AIDS society speaks on HIV prevention
At the UN Millennium Development Goals (MDG) Summit in New York last week, world leaders reviewed progress on the ‘eight goals’ agreed in 2000; geared towards alleviating world poverty and ill-health by 2015.
As the summit closed, governments, businesses and aid organizations made commitments totaling $40bn so as to reach the targeted goals as forenamed.
Emphasis on the improvement of maternal and child health was core to donating organizations at the summit.
A global strategy for women’s and children’s health, focused on reducing maternal and child deaths, empowering women and achieving equality, was announced by the UN Secretary General, Ban Ki-Moon.

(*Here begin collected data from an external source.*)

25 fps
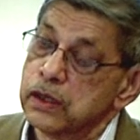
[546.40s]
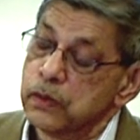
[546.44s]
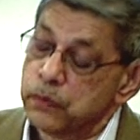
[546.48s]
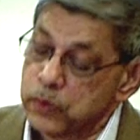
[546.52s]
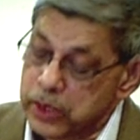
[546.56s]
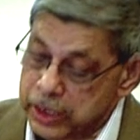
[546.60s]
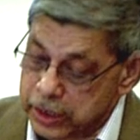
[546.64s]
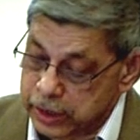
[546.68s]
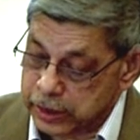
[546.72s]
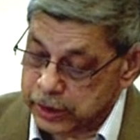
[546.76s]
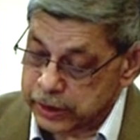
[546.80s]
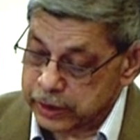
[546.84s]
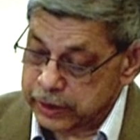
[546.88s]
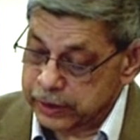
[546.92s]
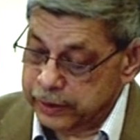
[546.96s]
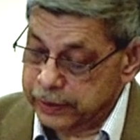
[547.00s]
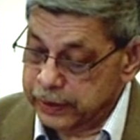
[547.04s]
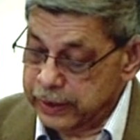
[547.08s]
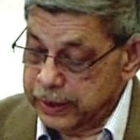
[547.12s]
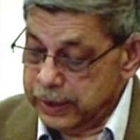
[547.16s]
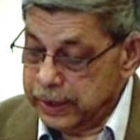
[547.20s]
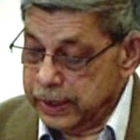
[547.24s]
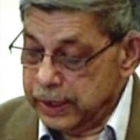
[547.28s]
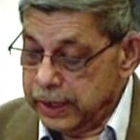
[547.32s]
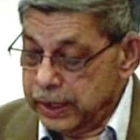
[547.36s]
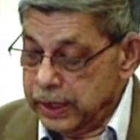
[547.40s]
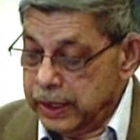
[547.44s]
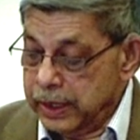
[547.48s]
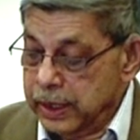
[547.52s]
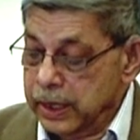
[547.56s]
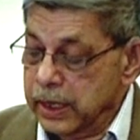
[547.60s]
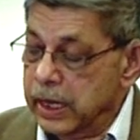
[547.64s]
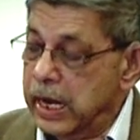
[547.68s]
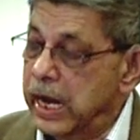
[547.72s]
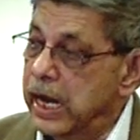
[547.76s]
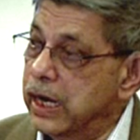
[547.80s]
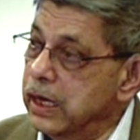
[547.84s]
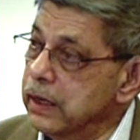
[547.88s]
word.
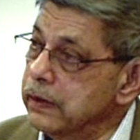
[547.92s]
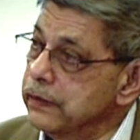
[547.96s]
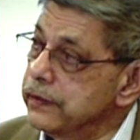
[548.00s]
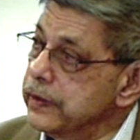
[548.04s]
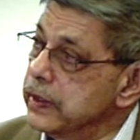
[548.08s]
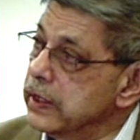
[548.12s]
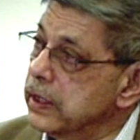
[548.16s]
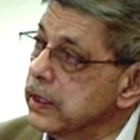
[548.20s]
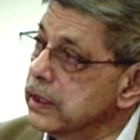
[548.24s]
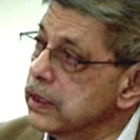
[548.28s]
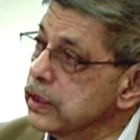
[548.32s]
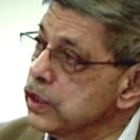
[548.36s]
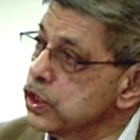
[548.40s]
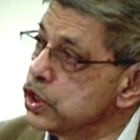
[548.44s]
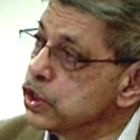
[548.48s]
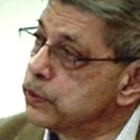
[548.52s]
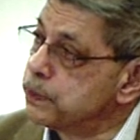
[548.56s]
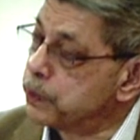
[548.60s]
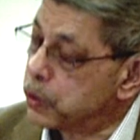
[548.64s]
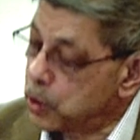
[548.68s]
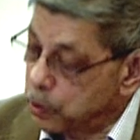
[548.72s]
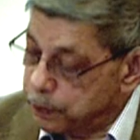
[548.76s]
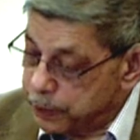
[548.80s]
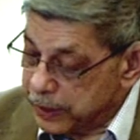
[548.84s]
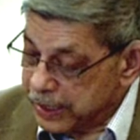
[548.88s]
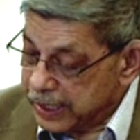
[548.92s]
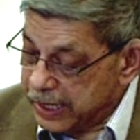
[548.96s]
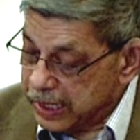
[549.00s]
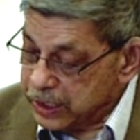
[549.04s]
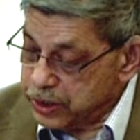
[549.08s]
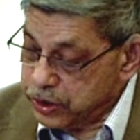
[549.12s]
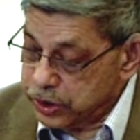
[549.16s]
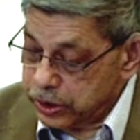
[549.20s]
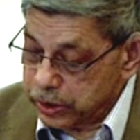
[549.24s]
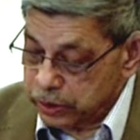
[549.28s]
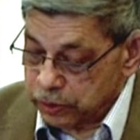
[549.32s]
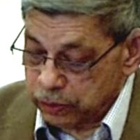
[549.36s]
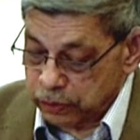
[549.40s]
However, this
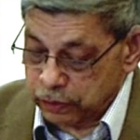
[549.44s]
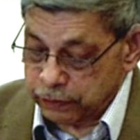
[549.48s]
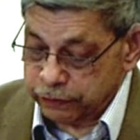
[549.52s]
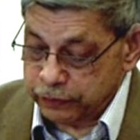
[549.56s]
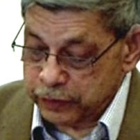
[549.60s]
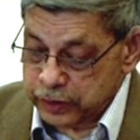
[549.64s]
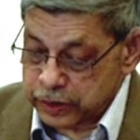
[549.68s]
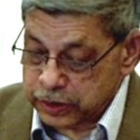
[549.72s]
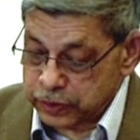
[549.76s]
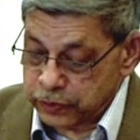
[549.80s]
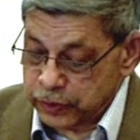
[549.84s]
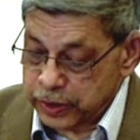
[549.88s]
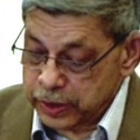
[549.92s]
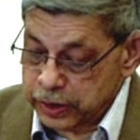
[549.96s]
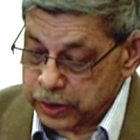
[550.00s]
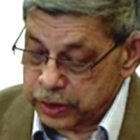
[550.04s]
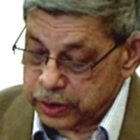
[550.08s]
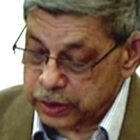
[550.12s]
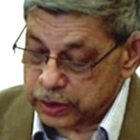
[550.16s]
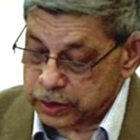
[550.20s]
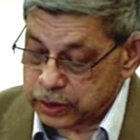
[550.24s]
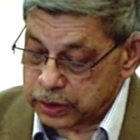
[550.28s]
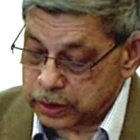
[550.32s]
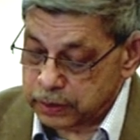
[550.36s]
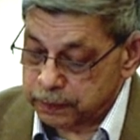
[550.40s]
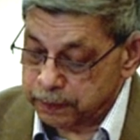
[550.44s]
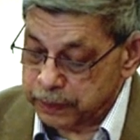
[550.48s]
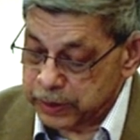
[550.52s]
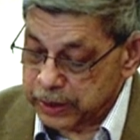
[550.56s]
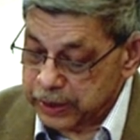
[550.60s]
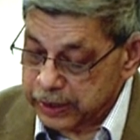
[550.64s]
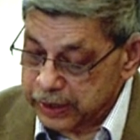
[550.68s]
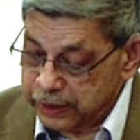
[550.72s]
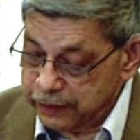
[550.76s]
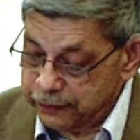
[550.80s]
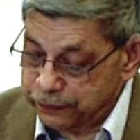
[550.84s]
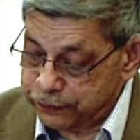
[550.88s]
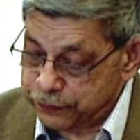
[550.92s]
propagation of his religious
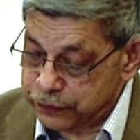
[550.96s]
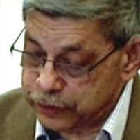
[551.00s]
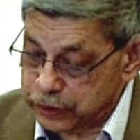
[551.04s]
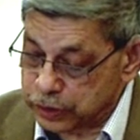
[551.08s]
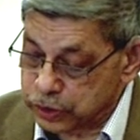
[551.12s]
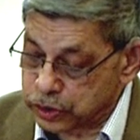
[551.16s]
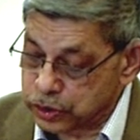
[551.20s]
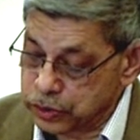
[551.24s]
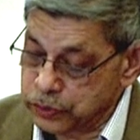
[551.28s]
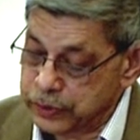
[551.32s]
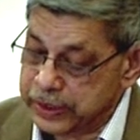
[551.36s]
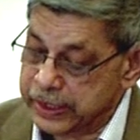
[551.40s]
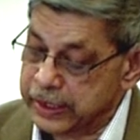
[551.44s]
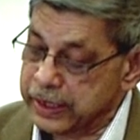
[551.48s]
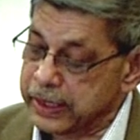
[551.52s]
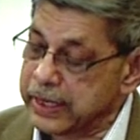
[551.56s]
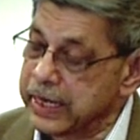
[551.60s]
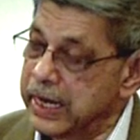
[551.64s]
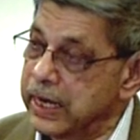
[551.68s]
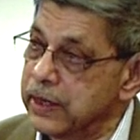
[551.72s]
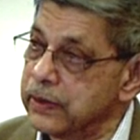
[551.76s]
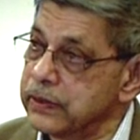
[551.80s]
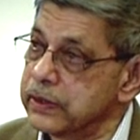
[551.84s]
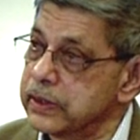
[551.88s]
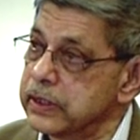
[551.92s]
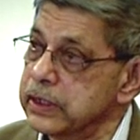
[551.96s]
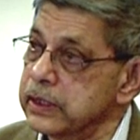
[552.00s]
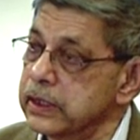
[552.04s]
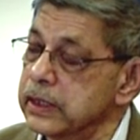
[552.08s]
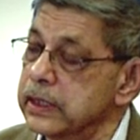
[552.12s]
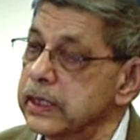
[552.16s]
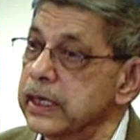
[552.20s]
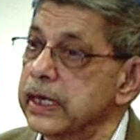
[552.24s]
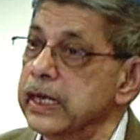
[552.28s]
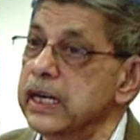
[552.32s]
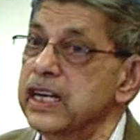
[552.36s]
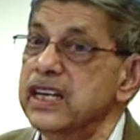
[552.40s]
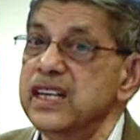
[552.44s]
beliefs soon
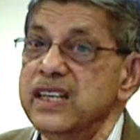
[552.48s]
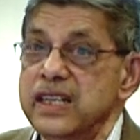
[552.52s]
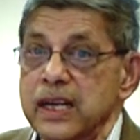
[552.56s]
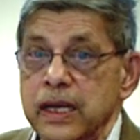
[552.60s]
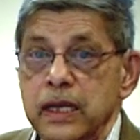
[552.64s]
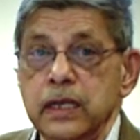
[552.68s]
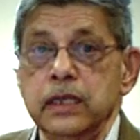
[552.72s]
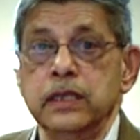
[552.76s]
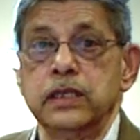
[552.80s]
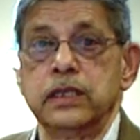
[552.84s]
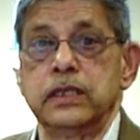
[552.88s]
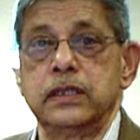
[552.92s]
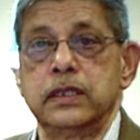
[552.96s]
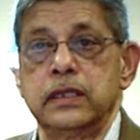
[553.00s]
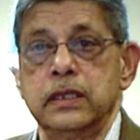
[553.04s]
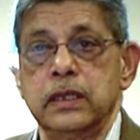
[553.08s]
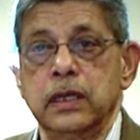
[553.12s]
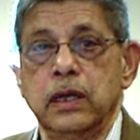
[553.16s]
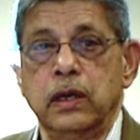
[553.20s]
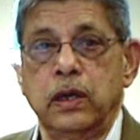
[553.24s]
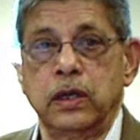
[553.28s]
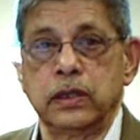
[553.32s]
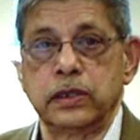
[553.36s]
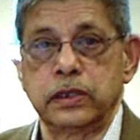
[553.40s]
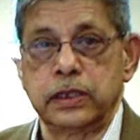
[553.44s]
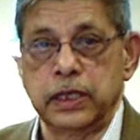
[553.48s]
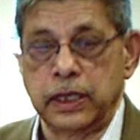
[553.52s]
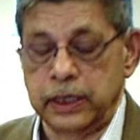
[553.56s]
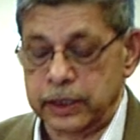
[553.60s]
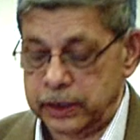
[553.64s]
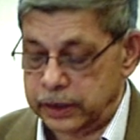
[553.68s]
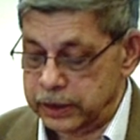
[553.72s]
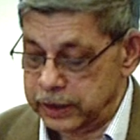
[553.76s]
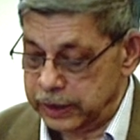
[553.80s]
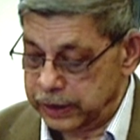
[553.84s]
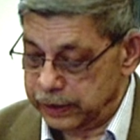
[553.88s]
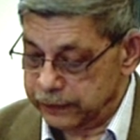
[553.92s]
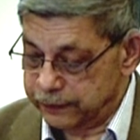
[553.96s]
encountered intense
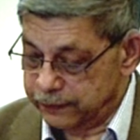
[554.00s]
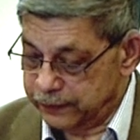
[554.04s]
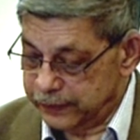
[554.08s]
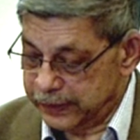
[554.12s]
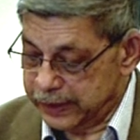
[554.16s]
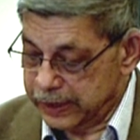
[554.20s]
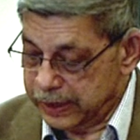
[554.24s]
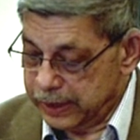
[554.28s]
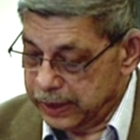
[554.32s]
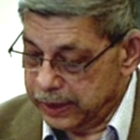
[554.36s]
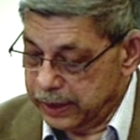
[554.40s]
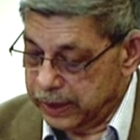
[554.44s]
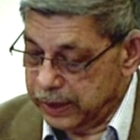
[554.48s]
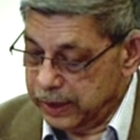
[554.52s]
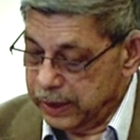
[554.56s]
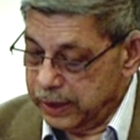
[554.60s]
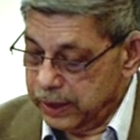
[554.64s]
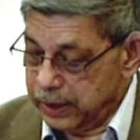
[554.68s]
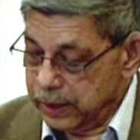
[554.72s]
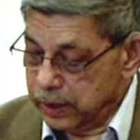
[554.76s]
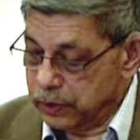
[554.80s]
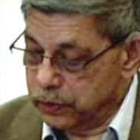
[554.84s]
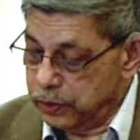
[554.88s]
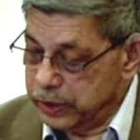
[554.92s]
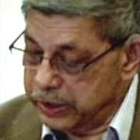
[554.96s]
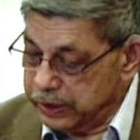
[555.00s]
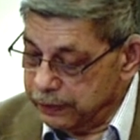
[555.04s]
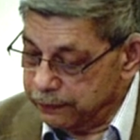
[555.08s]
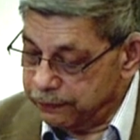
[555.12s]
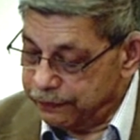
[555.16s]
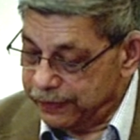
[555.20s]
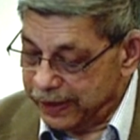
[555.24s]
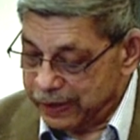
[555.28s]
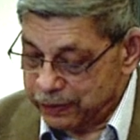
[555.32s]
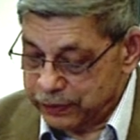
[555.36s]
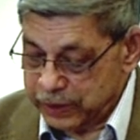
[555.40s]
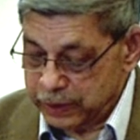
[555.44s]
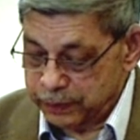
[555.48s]
hostility. Quilliam
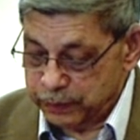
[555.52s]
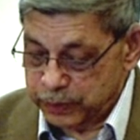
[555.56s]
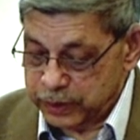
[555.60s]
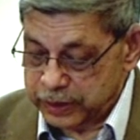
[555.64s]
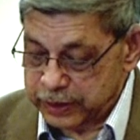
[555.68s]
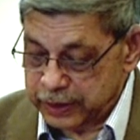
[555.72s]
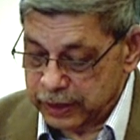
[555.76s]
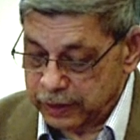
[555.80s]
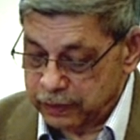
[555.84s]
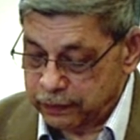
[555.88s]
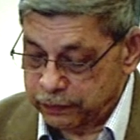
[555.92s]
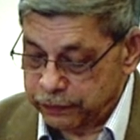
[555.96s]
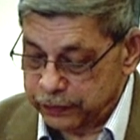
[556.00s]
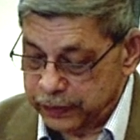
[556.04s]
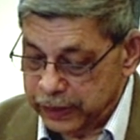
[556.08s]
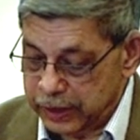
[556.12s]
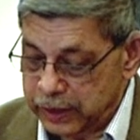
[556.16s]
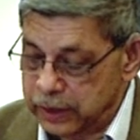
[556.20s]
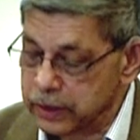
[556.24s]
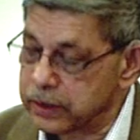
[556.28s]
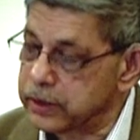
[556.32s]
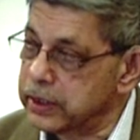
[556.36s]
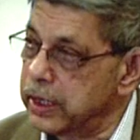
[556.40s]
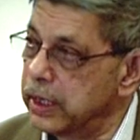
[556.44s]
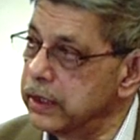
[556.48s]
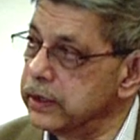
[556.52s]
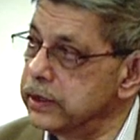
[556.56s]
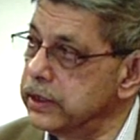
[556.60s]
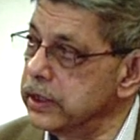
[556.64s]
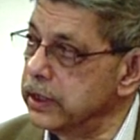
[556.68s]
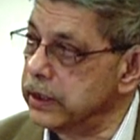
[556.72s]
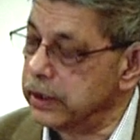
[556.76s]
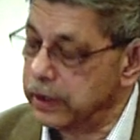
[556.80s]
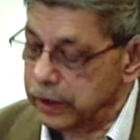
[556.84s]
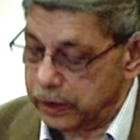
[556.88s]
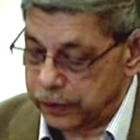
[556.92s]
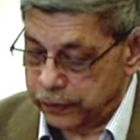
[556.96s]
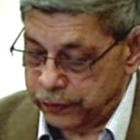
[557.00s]
found himself
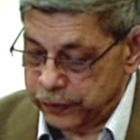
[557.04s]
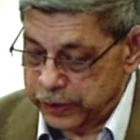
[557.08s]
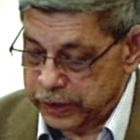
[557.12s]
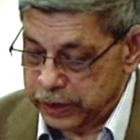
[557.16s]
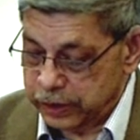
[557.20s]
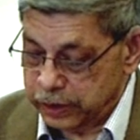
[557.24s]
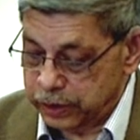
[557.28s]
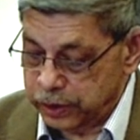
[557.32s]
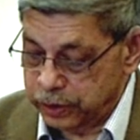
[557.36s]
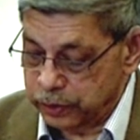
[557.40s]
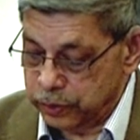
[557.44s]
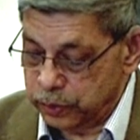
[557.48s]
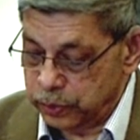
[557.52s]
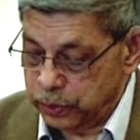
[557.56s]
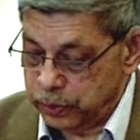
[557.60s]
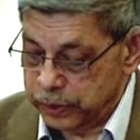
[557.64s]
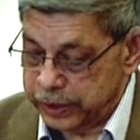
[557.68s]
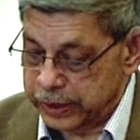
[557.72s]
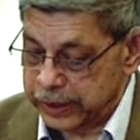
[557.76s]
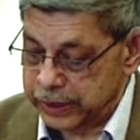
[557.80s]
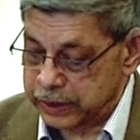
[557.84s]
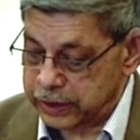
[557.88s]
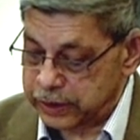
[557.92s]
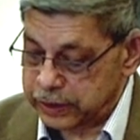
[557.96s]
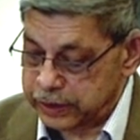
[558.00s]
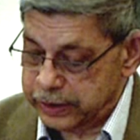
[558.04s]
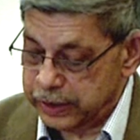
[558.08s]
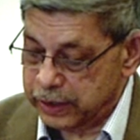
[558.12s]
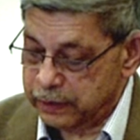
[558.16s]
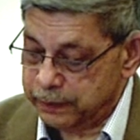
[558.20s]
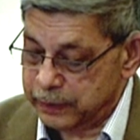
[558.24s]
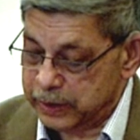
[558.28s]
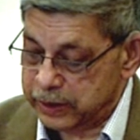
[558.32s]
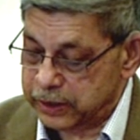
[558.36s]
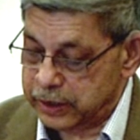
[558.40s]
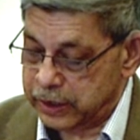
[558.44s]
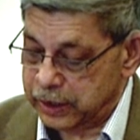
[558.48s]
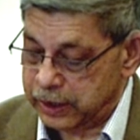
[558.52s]
insulted, ridiculed, and
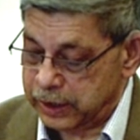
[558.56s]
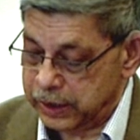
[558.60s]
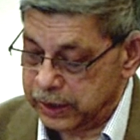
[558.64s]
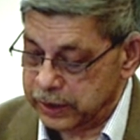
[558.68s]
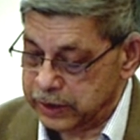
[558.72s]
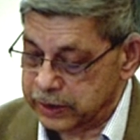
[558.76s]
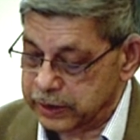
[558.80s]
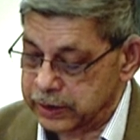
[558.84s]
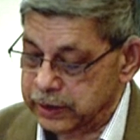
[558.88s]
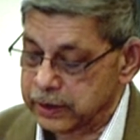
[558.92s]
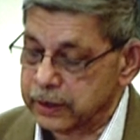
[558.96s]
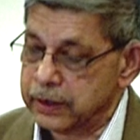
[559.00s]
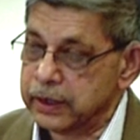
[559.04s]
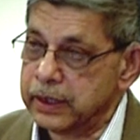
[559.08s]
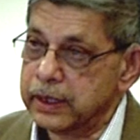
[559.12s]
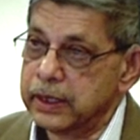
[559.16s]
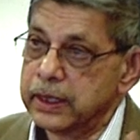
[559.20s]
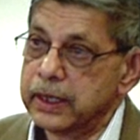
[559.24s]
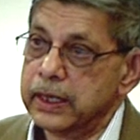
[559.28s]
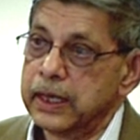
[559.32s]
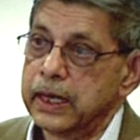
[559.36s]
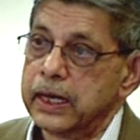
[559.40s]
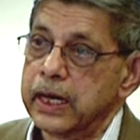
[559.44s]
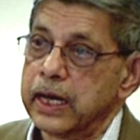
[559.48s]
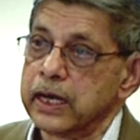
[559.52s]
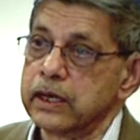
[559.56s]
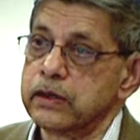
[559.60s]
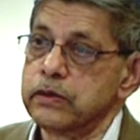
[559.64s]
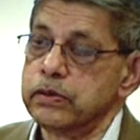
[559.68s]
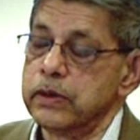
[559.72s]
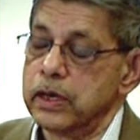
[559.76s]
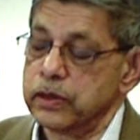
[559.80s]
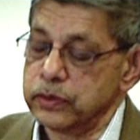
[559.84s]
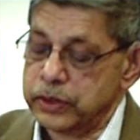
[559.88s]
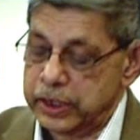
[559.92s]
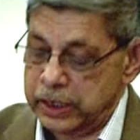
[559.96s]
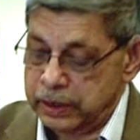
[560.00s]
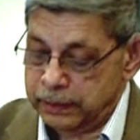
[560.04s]
stigmatized. I
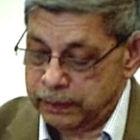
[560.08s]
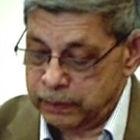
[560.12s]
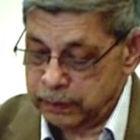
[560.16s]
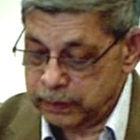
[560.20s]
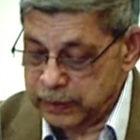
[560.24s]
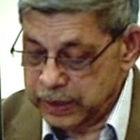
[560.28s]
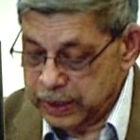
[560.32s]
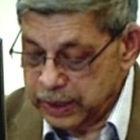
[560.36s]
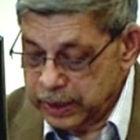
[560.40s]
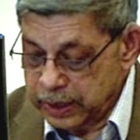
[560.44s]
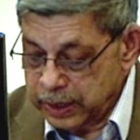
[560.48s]
quote him,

“AIDS remains the leading cause of death for women of child-bearing age globally and as such has posed a serious impediment to progress in reducing maternal and child mortality, particularly in sub-Sahara African countries,” were the words of stakeholders during deliberations.
The International AIDS Society (IAS) calls on governments and donors to accept that success in improving the health of pregnant women, and children under five, is inter-reliant with the battle against HIV.
While the world must intensify efforts and funding to address all causes of maternal and child mortality, indications of a flagging commitment to scaling up of HIV services are of particular concern, given that HIV prevention and treatment services have demonstrated a tangible impact on maternal and child mortality and morbidity in many hyper endemic countries in Africa.
“Highly effective programmes for preventing mother-to-child transmission of HIV (PMTCT) exist already, requiring no specific breakthrough work or research that is not already there,” said IAS President, Elly Katabira.
Adding “In 2008, around 45 percent of HIV-positive pregnant women received antiretroviral (ARV) treatment to prevent HIV transmission to their children, an increase from the 35 percent that were treated in 2007. Further scale-up for HIV-positive pregnant women could easily be achieved, if only financial commitments to Universal Access to HIV treatment are realized.”
The MDG summit provided a platform for a number of key donors to announce their pledges to the Global Fund to Fight AIDS, TB and Malaria, which will be hosting a 3rd Voluntary Replenishment meeting in October.
France pledged $1.4 billion, Canada $540 million, Norway $225 million and Japan pledged $800 million.
The Global Fund has developed three funding scenarios ranging from US$13 – US$20 billion for the replenishment period 2011-2013.
It is only the third scenario with a commitment of $20 billion from international donors that would allow the global Fund to significantly scale up programming and bring the world closer to reaching the health related MDGs.